Acaso antes de que naciera la conciencia humana, la capacidad de asombrarse, de empequeñecerse al contemplar la inmensidad de los espacios vacíos, de las amplias masas de bosques inexplorados, de sabanas que se extendían más allá de la vista, o de grandes extensiones de tierra blanca y helada; antes de que movidos por un impulso desconocido y nuevo la humanidad plasmara en sus primeras pinturas las imágenes, visibles aún en el interior de las cavernas, que hoy contemplamos como testigos de un mundo desaparecido; antes de la aparición de los primeros espíritus y totems, antes de nuestro primer instante de consciencia plena; antes del tiempo mismo, la humanidad silvestre no podía dejar de haber percibido constantemente el ritmo de su propia respiración y los latidos del corazón.

Viento y percusión nacieron de nuestro interior. Poco después, en uno de esos instantes que duran milenios, los primeros instrumentos musicales, flautas de huesos animales y humanos, propiciaron un desarrollo más elaborado de armonías y tonos. Cuantas veces los primeros intérpretes insuflaran su aliento sobre estos huesos de animales y de humanos, siempre se percibiría el canto del ser a quien hubiera pertenecido el hueso. La percepción de ritmo y tiempo salió, primero y literalmente, del interior, de las entrañas y de los huesos.

Dieciocho años tenía Gustav Mahler cuando comenzó a escribir su Canción del Lamento. Una obra que fue considerada por el autor como la primera genuinamente suya, y en la que es reconocible el desarrollo de un lenguaje musical propio. La historia de los dos hermanos que se internan en el bosque en busca de una flor rara, prodigiosa y oculta, cuyo hallazgo es lo único que garantizaría, a quien lo presentara, convertirse en esposo de una díscola soberana, que hasta entonces había rechazado a todos sus pretendientes. Hallada la flor por uno de los hermanos, el otro cae violentamente sobre él y le arrebata el valioso galardón para presentarse vencedor ante su futura reina. Es el sello de Caín que marcha al Este del Edén. Atrás han quedado los restos del hermano, enterrados clandestinamente a los pies de un sauce, hasta que son encontrados después por un músico vagabundo que, al fabricarse una flauta con uno de los huesos, obtiene una prodigiosa música cuyo canto, con dolorosa voz humana, denuncia al fratricida. La canción, interpretada ante el hermano asesino, ocasiona su muerte y el hundimiento de su reino.

El músico aquí es un mensajero del Hades, un vengador, y un portador de la muerte.

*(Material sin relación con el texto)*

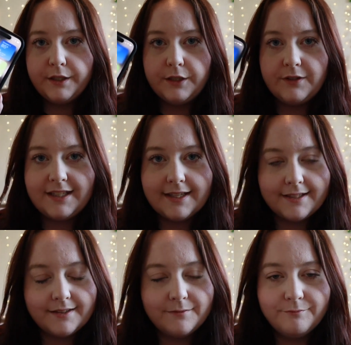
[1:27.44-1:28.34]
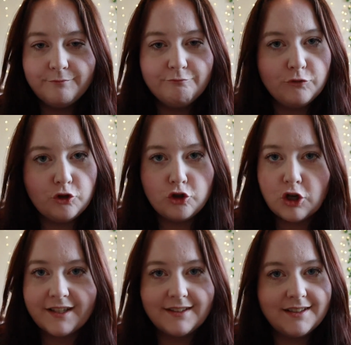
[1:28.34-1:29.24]
You need this.
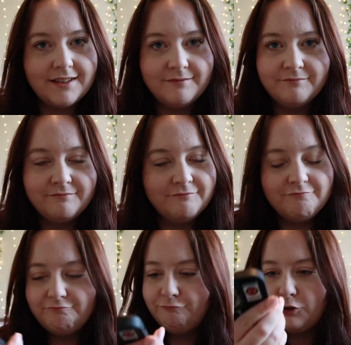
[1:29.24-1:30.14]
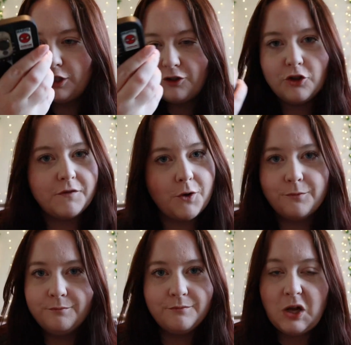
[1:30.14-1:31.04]
Just your
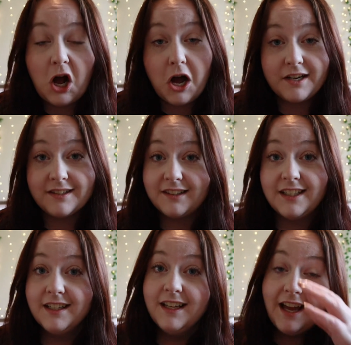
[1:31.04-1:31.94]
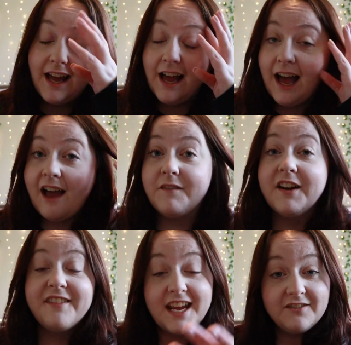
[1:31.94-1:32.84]
phone. Honestly, I'm
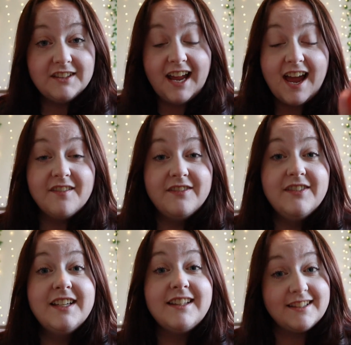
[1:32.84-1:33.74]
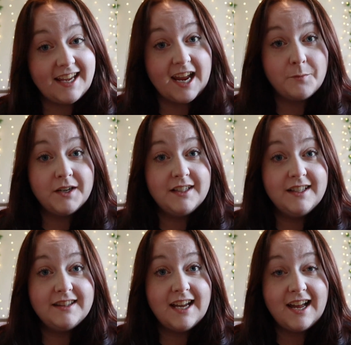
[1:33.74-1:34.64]
very thankful to have this
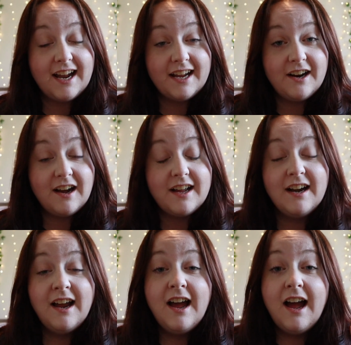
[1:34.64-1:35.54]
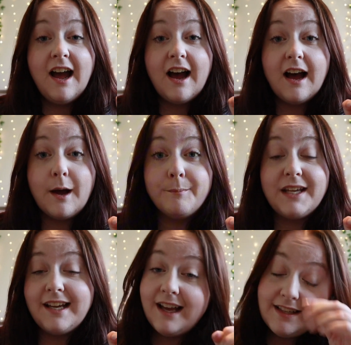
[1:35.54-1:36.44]
camera that I got,
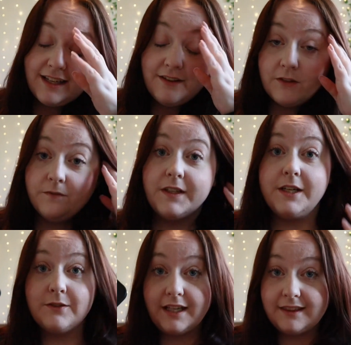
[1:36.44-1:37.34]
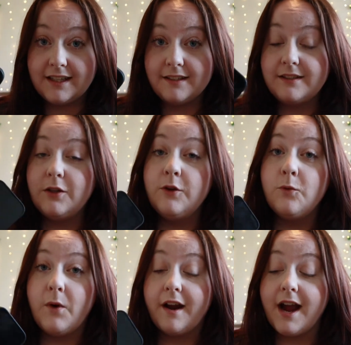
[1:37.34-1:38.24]
because I can film videos like this
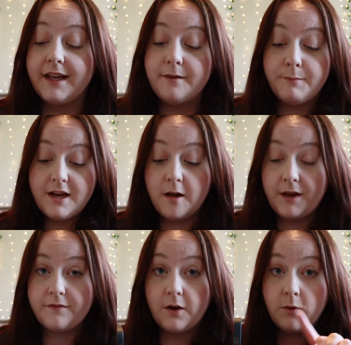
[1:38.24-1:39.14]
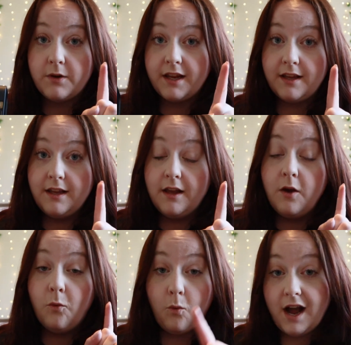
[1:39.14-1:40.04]
where I can be on my phone
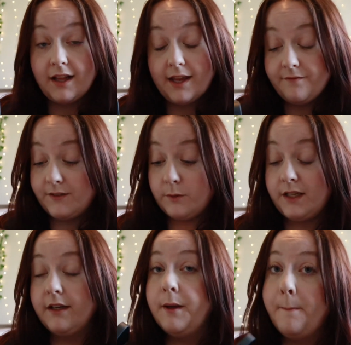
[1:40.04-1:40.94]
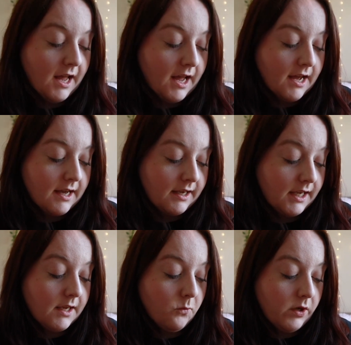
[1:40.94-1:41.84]
while I'm filming.
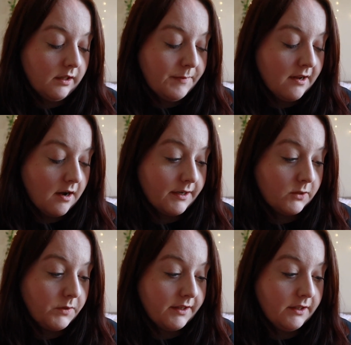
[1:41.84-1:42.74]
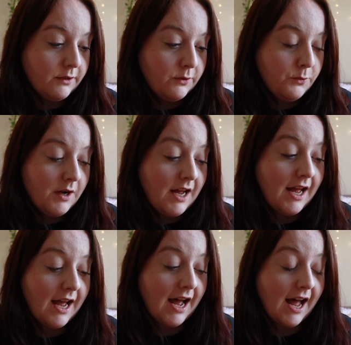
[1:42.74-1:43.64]
I will be honest with you,
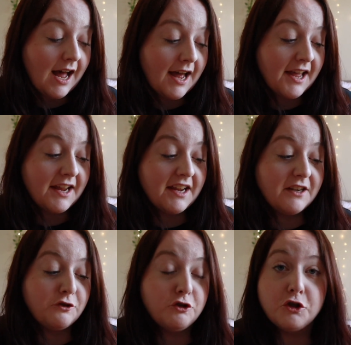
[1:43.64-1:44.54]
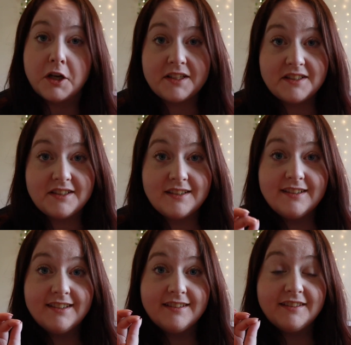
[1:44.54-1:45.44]
I just
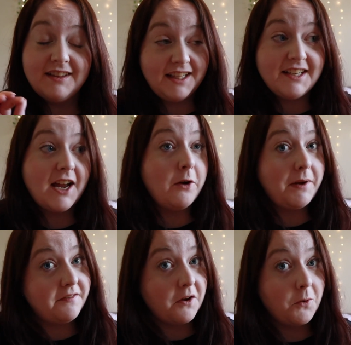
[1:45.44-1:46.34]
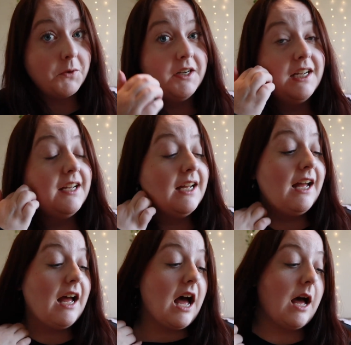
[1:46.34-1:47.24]
cleaned out my phone
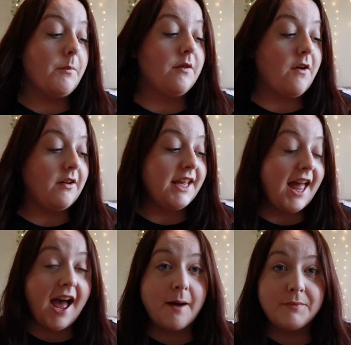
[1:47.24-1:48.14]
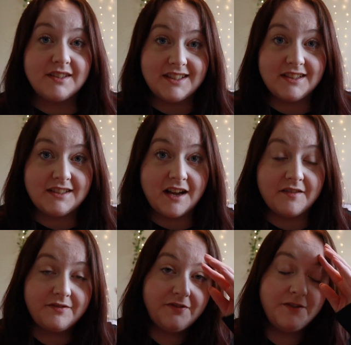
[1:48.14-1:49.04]
of all the apps and
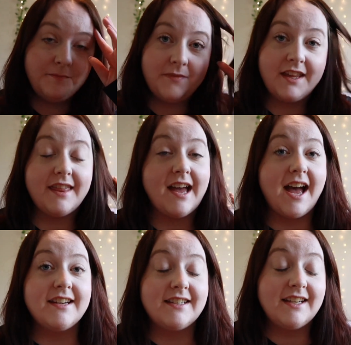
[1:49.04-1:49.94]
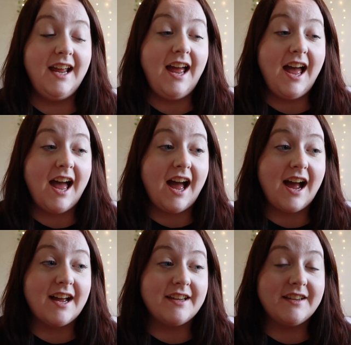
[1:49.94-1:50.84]
stuff that
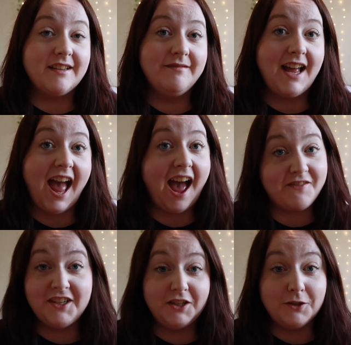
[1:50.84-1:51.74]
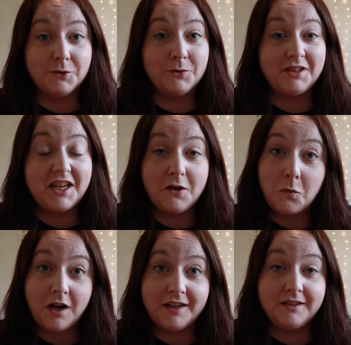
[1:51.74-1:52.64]
I haven't used in a
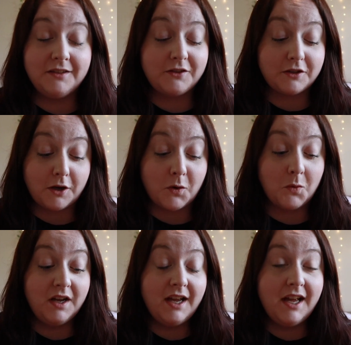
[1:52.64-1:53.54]
while, so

La música precisamente por su capacidad para disolver y enajenar nuestra conciencia es pariente directa de la Oscura Señora, la gran potencia niveladora, universalmente democrática, a la cual conocemos bien por su artística danza macabra, llevándose a hombres, mujeres y niños de toda edad y condición, en un baile al que nadie puede, ni debe, resistirse. Idéntico baile encontramos en la prodigiosa historia del flautista de Hamelín, también un músico vagabundo que traspasa los mundos, y que se lleva consigo a todos los niños para sepultarlos en el interior de la tierra condenando así a la aldea entera que había osado defraudarle. No es sino un Hermes, inventor de la lira, conductor de almas, continuamente renovado; el dios de los límites y el guía que conduce los muertos a las profundidades del infierno. Solo otro músico, en el umbral de la divinidad, Orfeo, es capaz de descender, gracias a sus dones, al mundo de los muertos en busca de Eurídice.

Incluso Vasari cuenta que la contemplación de una obra tan musical como El Éxtasis de Santa Cecilia, pintada por Rafael ocasionó la muerte del pintor Francesco Francia, cuyos ojos no pudieron soportar tanta perfección y solo alcanzaron a ver un cielo que se abría para recibir a la santa y de donde procedía la música elevada cuyo origen había buscado la humanidad, y un suelo cubierto de instrumentos rotos, muestra de la incapacidad para hallarla plenamente.

También Mahler reescribió a lo largo de varios años su Canción del Lamento. La potencia sobrenatural de la música es demoníaca, no en vano la tradición oriental atribuye su invención a la diabólica serpiente del paraíso que animaba a comer del árbol de la ciencia mientras se complacía escuchando el sonido de su cascabel. La música nos rapta y enajena, y aunque puede ser percibida con el espíritu, su traslación a la expresión material es tortuosa y esforzada. Amarga contradicción que se corresponde muy bien con la condición del ser humano, cuya mirada se dirige al cielo pero cuyos fracasos y crímenes cubren la tierra.